Please restate every line below exactly, without any pictures.

^^^^

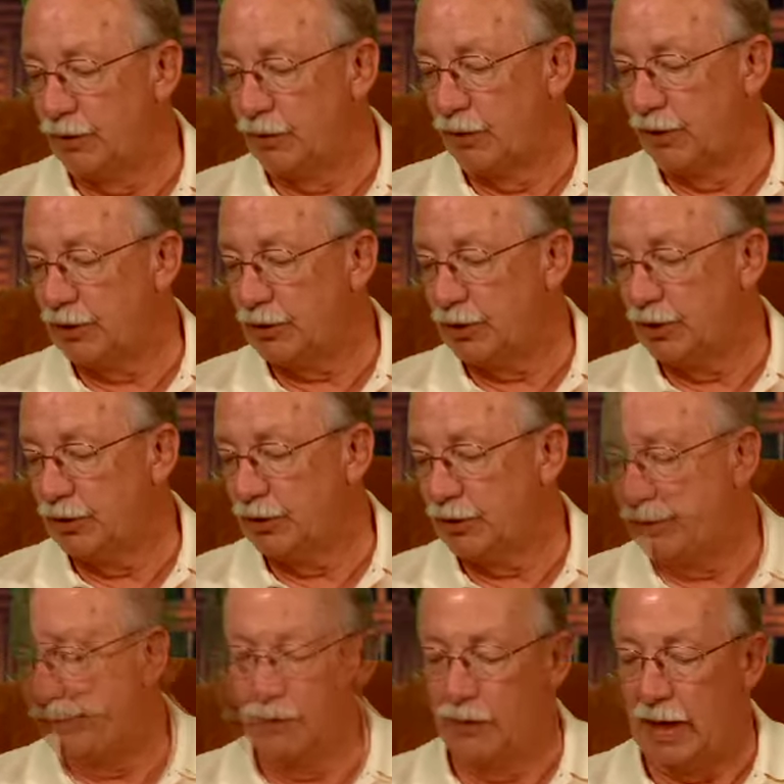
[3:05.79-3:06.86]
Christians
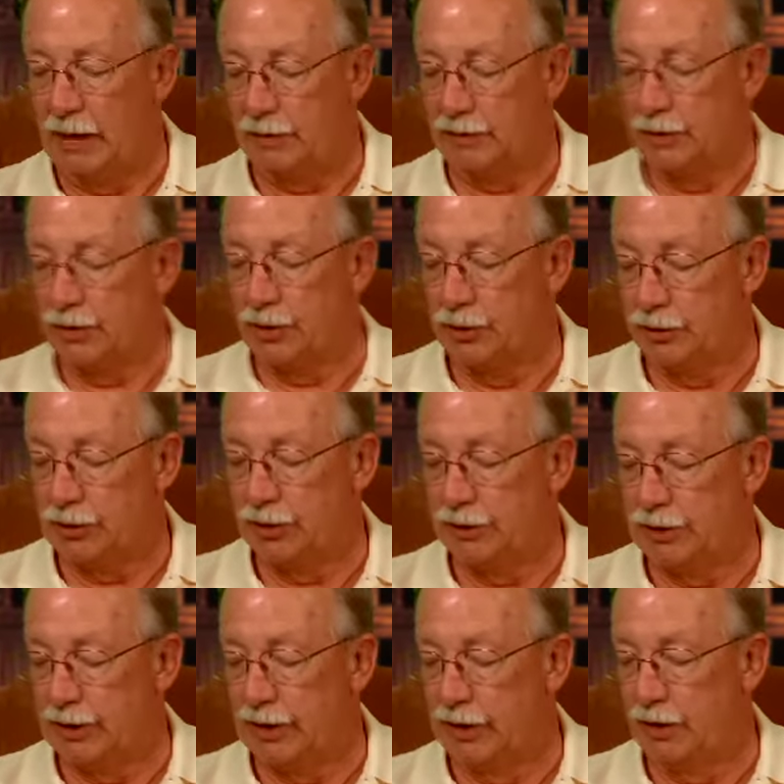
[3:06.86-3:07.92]
throughout churches
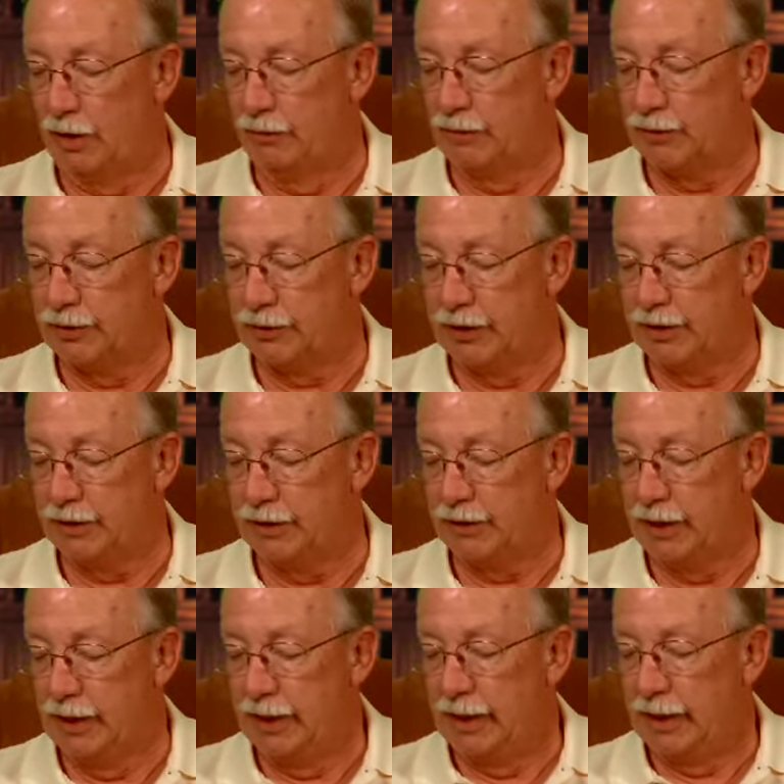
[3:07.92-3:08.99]
that he oversees.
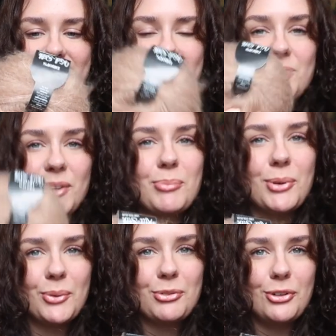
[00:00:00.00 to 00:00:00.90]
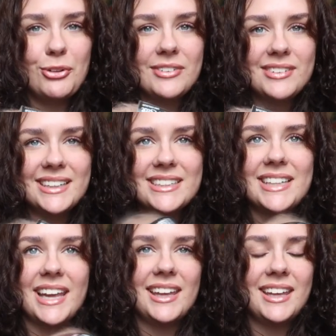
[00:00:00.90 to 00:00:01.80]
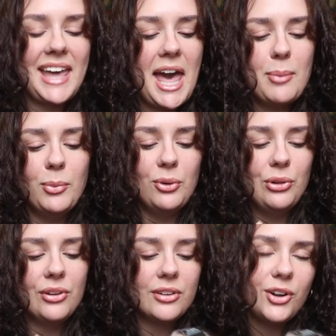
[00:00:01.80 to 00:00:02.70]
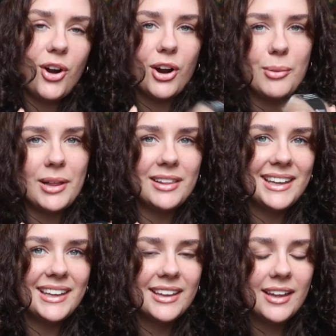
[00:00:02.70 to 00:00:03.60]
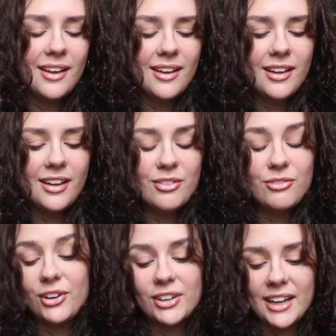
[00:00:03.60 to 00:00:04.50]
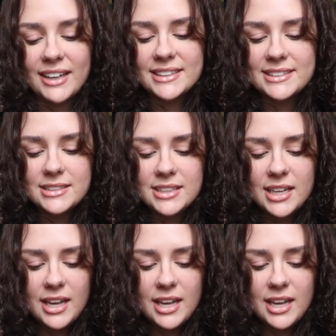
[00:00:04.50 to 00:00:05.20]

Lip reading: It's very beautiful. It's like camel, caramelly, very nice.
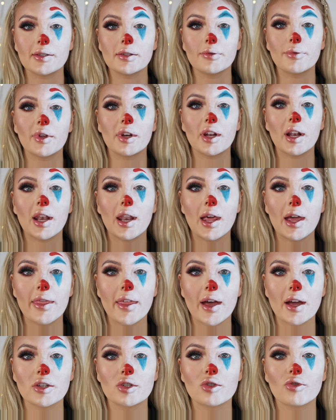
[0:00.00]
so I'm going to let
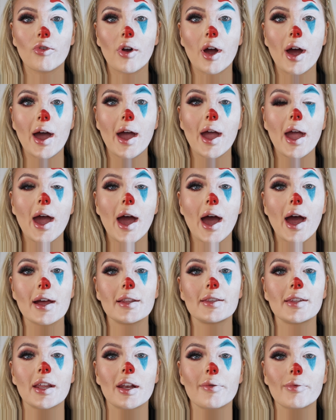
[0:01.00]
that dry, and then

^^^^

▶ _RESPONSE_:
[3:05.79-3:06.86]
Christians
[3:06.86-3:07.92]
throughout churches
[3:07.92-3:08.99]
that he oversees.
[00:00:00.00 to 00:00:00.90]
[00:00:00.90 to 00:00:01.80]
[00:00:01.80 to 00:00:02.70]
[00:00:02.70 to 00:00:03.60]
[00:00:03.60 to 00:00:04.50]
[00:00:04.50 to 00:00:05.20]

Lip reading: It's very beautiful. It's like camel, caramelly, very nice.
[0:00.00]
so I'm going to let
[0:01.00]
that dry, and then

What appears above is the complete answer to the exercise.